Situados en el cruce, derecha (nuestra dirección) Arco del Endrinal, izquierda casa del Dornajo, y siendo casi las tres de la tarde, aprovechamos para sacar nuestros bocatas y comerlos bajo las sombras de las encinas. 
 Con muchísimo calor y el estómago cargado de bocata, parece que nos cuesta andar, a pesar de que el camino es cómodo y fácil.
 ¡Ufff, allí está el Arco del Endrinal!, ¡que alto está eso! solo 150 metros de desnivel con una fuerte subida, pero a esta hora de la tarde parece que el desnivel es por lo menos de mil...que pereza.
 Por fin escucho a Carmina resoplar. Víctor dice que el no sube, sigue hacia delante. Nosotros poco a poco empezamos a subir, cada uno a su aire. Carmina que la llevo a mi lado, parece cansada (cosa extraña, nunca se cansa), nosotros vamos asfixiados en la subida.
 Que alto está, parece que nunca llegamos. ¡que calor!, ¡uff, ya no puedo más!
A quien se le ocurre a estas horas de la tarde...
 Pepe en el último tramo dice "paso de subir" ahí no hay cerveza...
Así que se queda un poco más abajo esperándonos.
Por fin la  foto de grupo, después de tanto esfuerzo, una parada viene bien, aunque sea para justificar la foto.
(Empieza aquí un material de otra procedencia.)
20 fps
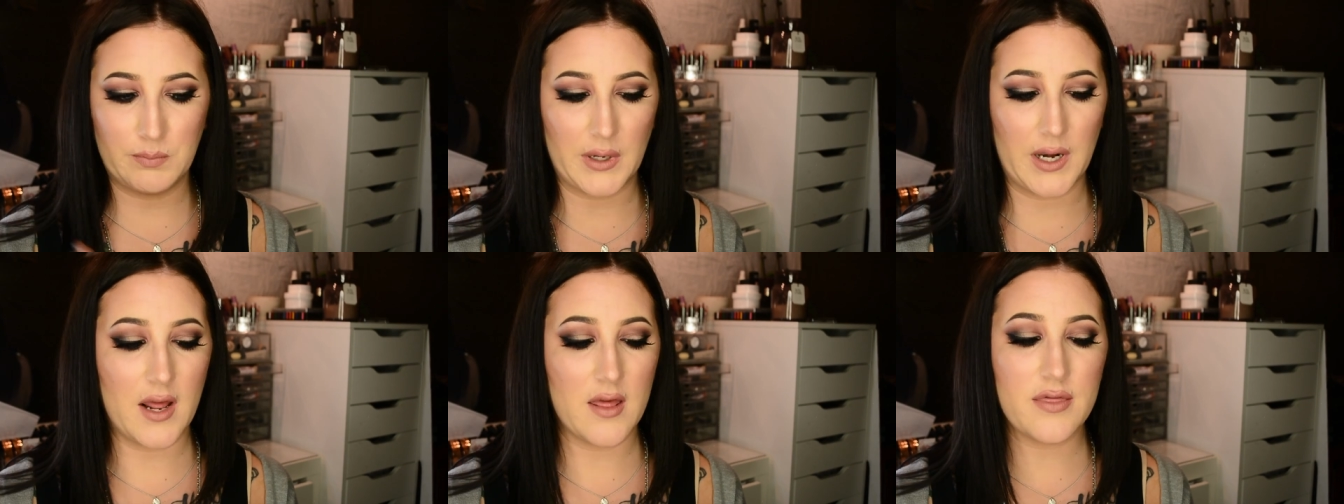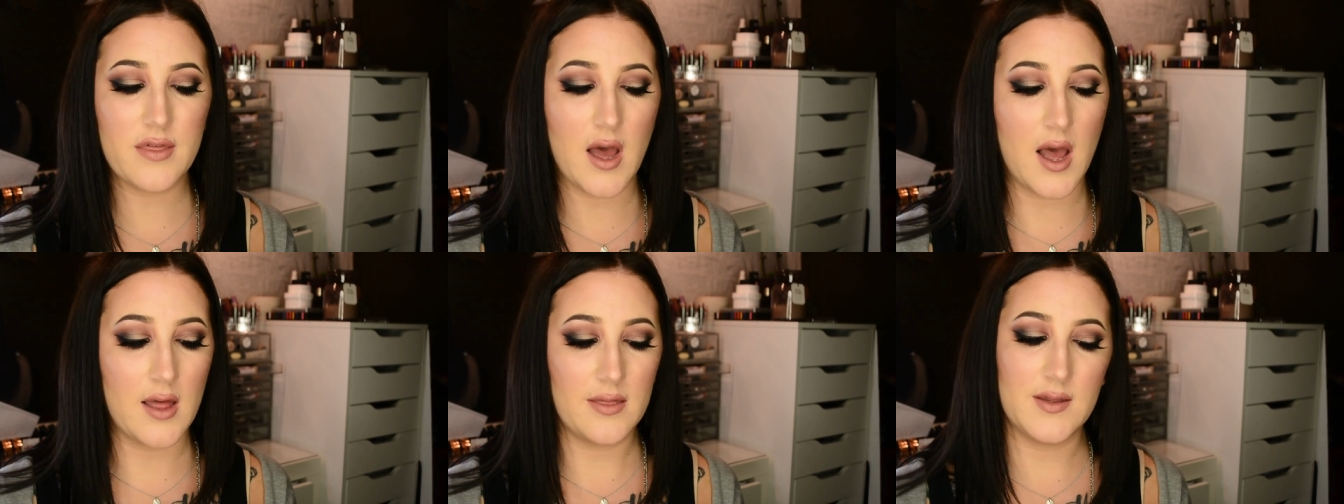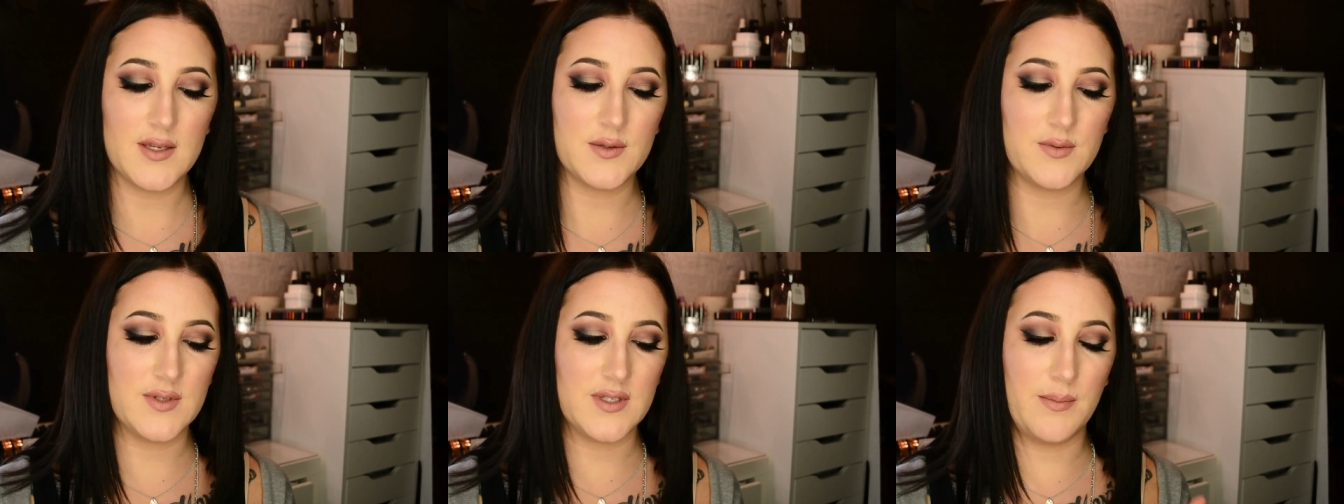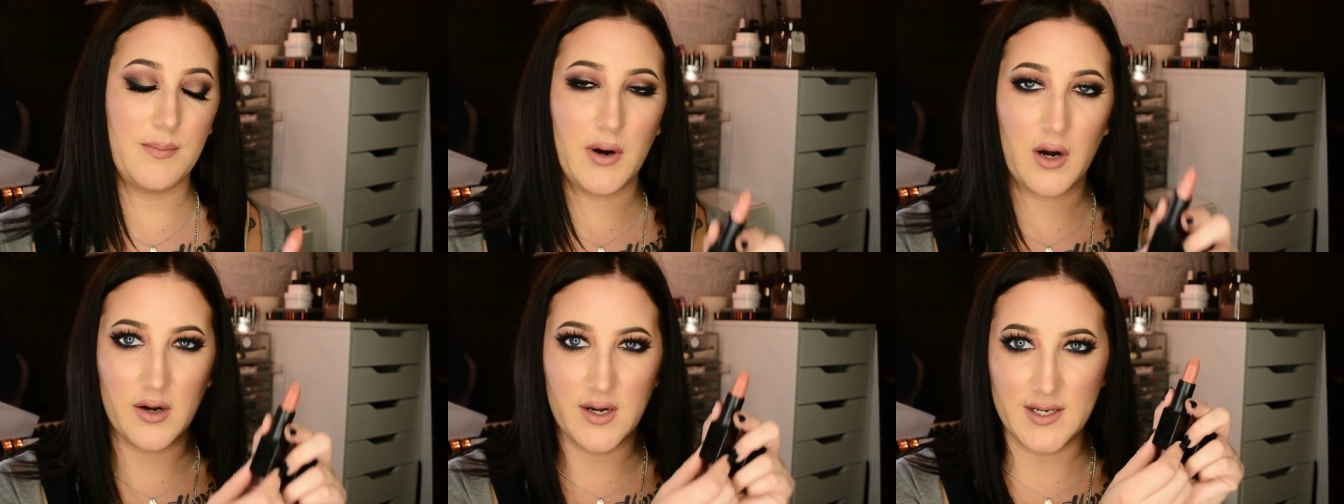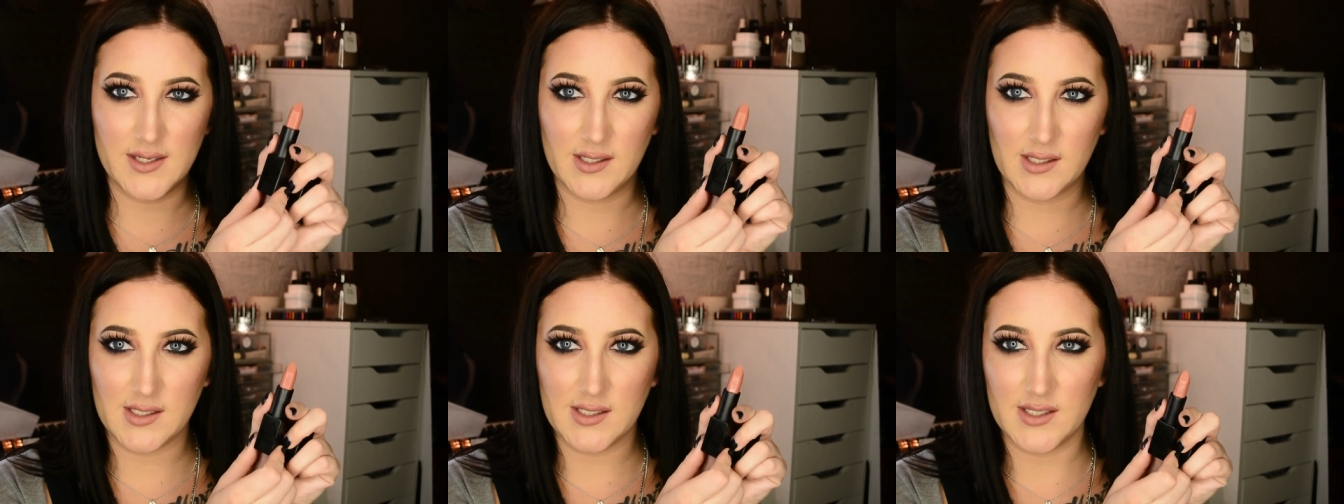But I thought this was a
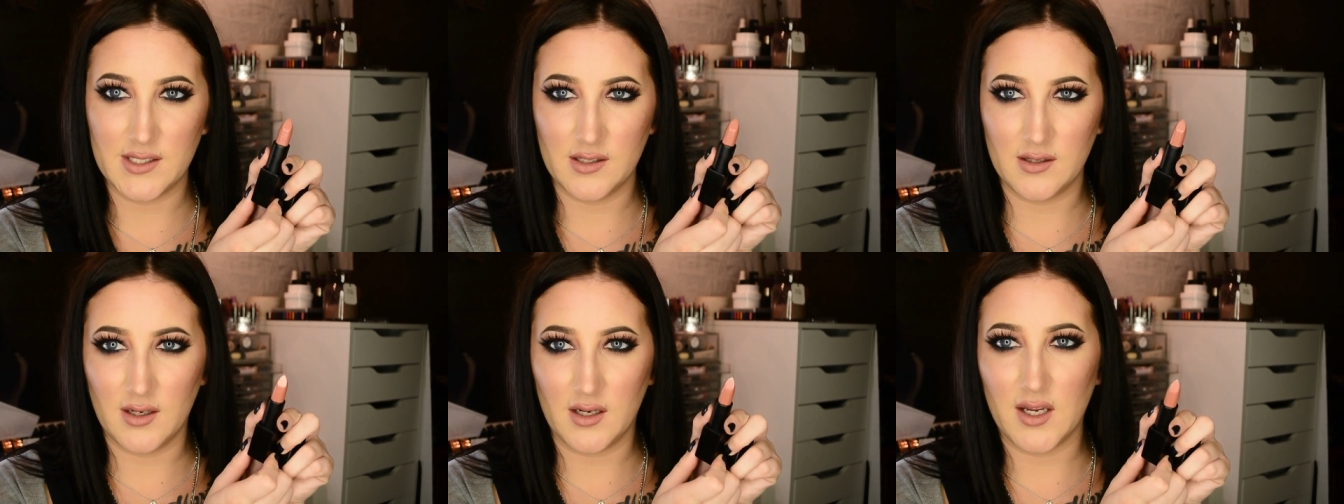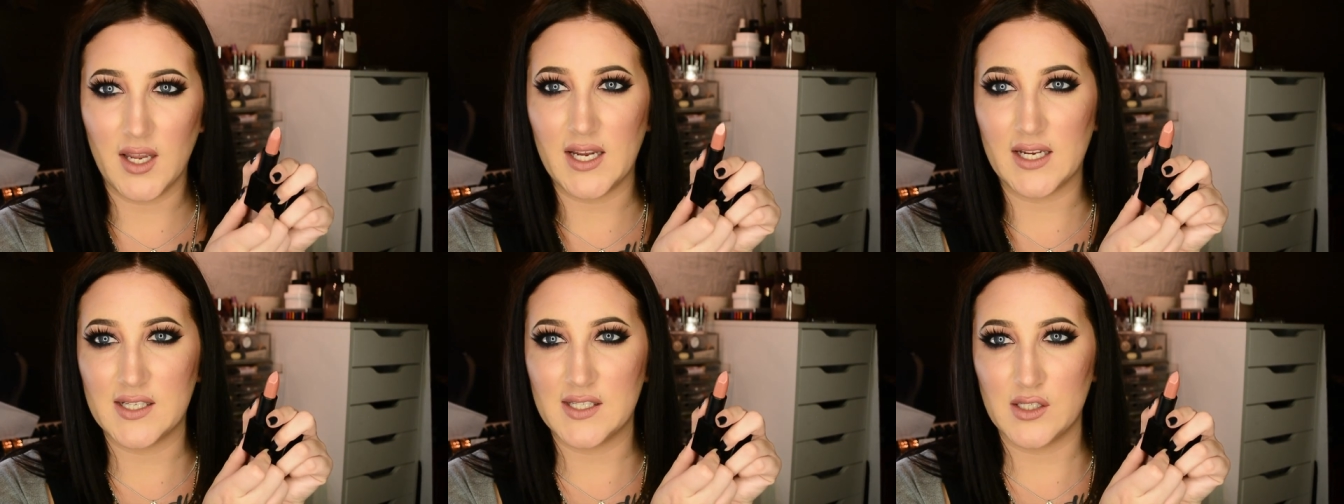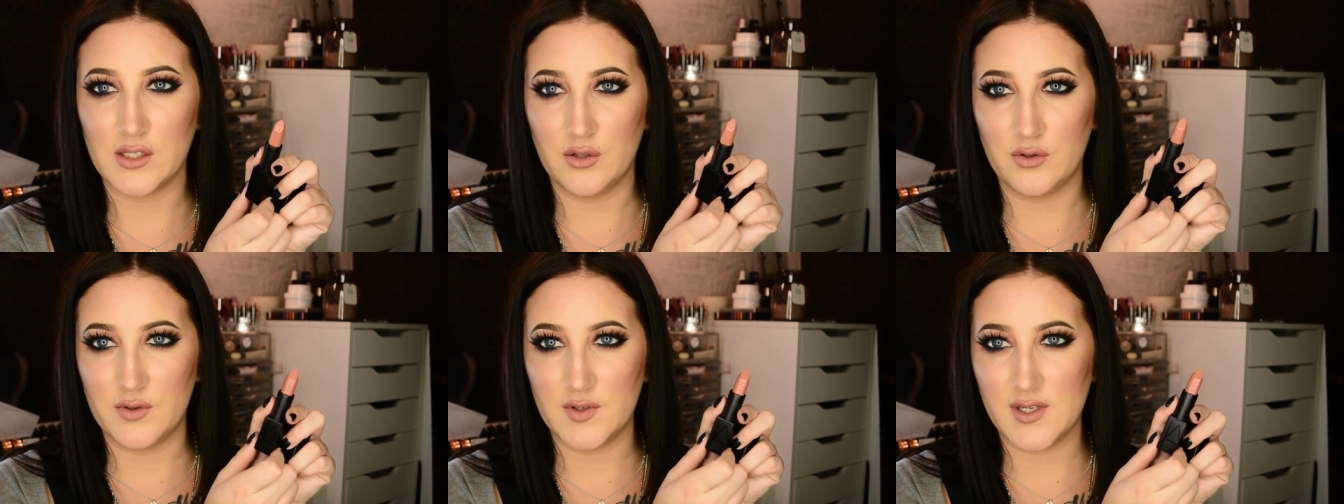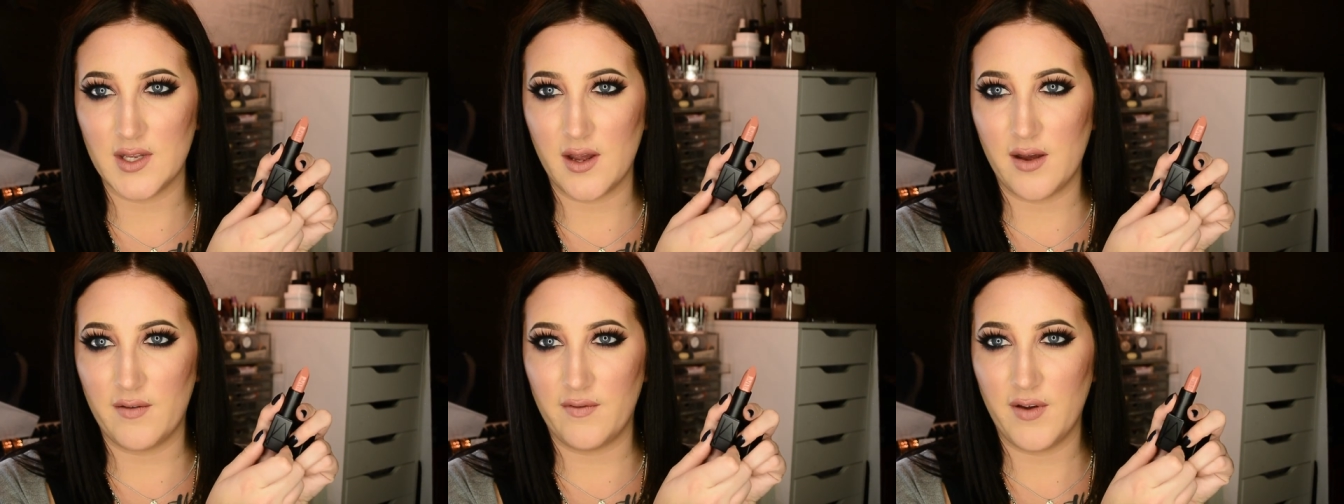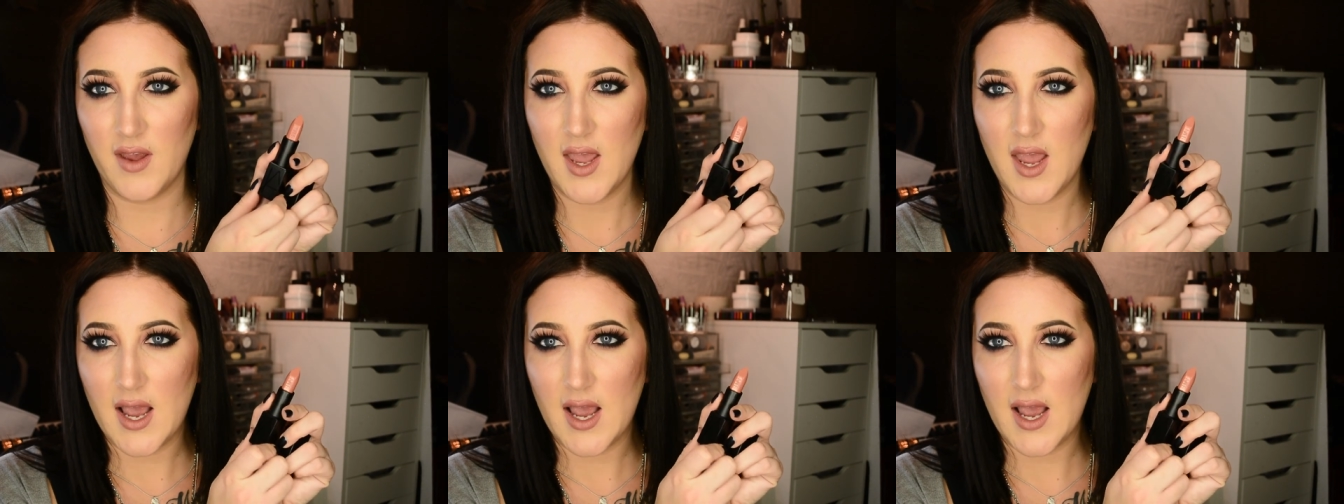Barney's ex exclusive.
Menos mal que a partir d aquí se acabaron las subidas...
Todo para abajo.

Retornando de nuevo al sendero oficial, ya solo tenemos que dirigirnos hacia el puerto de las Presillas y desde allí en algo mas de media hora al puerto del Boyar, en donde hemos dejado los coches.
Estupendo día, con una bonita y variada ruta, y como siempre, con unos excelentes compañeros de montaña, con los que nos reímos, aventuramos...y disfrutamos.